Overuse of antibiotics is still an issue in this state, according to the new Washington state report, with 98 percent of individuals in the study with acute upper respiratory or ear infections receiving unnecessary antibiotics within 7 days of a diagnosis at an estimated total of $2.3 million.

So why, after all the warnings, do prescriptions continue to flow for these cases?

“When people are really sick with an acute upper respiratory infection or painful earache, they are seeking relief,” Dade pointed out. “Patients will often ask their provider for medication and providers too frequently prescribe antibiotics without first determining that the infection is bacterial, not viral.”

NEXT STEPS
Given that unnecessary health care even has its own Wikipedia entry at this point, what can be done to break the cycle?

Questions for patients to consider include comparing options, talking to doctors about the risks and side effects and just asking if a test or procedure is necessary.

Dade says the level of change addressed in the report “includes improving shared decision making, where patients receive objective information to help them understand their treatment choices.”

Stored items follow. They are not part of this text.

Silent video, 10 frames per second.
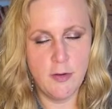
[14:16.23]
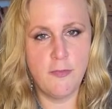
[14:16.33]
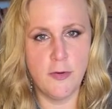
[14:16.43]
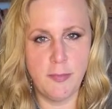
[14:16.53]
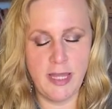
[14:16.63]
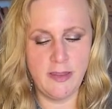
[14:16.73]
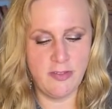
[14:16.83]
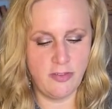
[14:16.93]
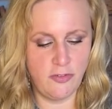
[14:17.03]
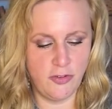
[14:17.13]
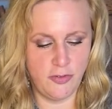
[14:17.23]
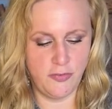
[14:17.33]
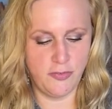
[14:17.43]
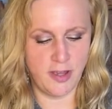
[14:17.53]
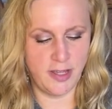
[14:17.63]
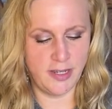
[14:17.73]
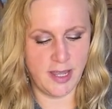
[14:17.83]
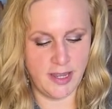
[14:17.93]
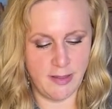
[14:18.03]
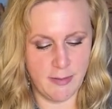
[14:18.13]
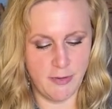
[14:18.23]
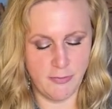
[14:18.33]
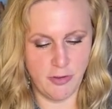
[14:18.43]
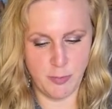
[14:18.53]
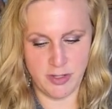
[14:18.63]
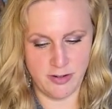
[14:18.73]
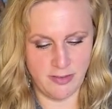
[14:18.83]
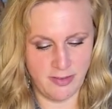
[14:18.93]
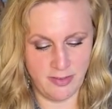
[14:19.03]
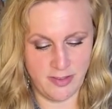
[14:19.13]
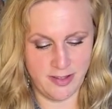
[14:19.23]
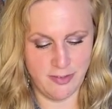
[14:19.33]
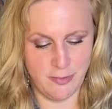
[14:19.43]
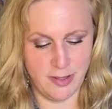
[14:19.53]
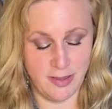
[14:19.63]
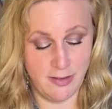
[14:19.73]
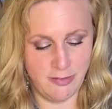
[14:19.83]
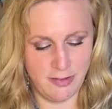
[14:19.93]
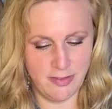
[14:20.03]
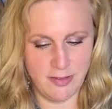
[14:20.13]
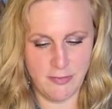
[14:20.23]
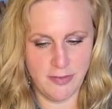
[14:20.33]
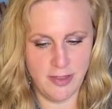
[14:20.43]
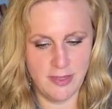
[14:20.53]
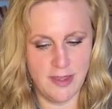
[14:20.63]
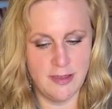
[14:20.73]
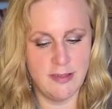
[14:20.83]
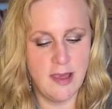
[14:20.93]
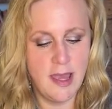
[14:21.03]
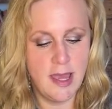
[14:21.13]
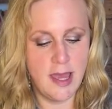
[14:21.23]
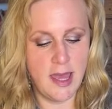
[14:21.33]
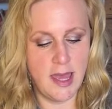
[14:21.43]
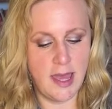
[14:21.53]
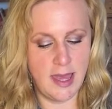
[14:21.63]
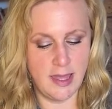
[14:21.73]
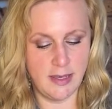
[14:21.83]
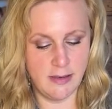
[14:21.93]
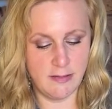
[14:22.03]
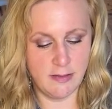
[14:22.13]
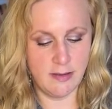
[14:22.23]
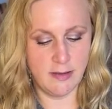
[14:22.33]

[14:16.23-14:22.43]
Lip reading: for me, this is just fun. I've always been artistic, so I like doing stuff like this. And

“We also need to change the way providers are paid, focusing on quality instead of on quantity,” she said.

THE REPORT

"First Do No Harm: Calculating Health Care Waste in Washington State." http://bit.ly/2DRFP4e

Washington Health Alliance: http://wahealthalliance.org/

MOST OVERUSED TESTS, ETC.

The report determined 93 percent of overuse was attributed to just 11 common tests, procedures and treatments:

▪ Too frequent cervical cancer screening in women.

▪ Preoperative baseline laboratory studies before low-risk surgery.

▪ Unnecessary imaging for eye disease.

▪ Annual EKGs or cardiac screening in low-risk, asymptomatic individuals.

▪ Prescribing antibiotics for acute upper respiratory and ear infections.

▪ PSA (prostate specific antigen) screening.

▪ Population-based screening for OH-Vitamin D deficiency.

▪ Imaging for uncomplicated low back pain in the first six weeks.

▪ Preoperative EKG, chest x-ray and pulmonary function testing prior to low risk surgery.

▪ Cardiac stress testing.

▪ Imaging for uncomplicated headache.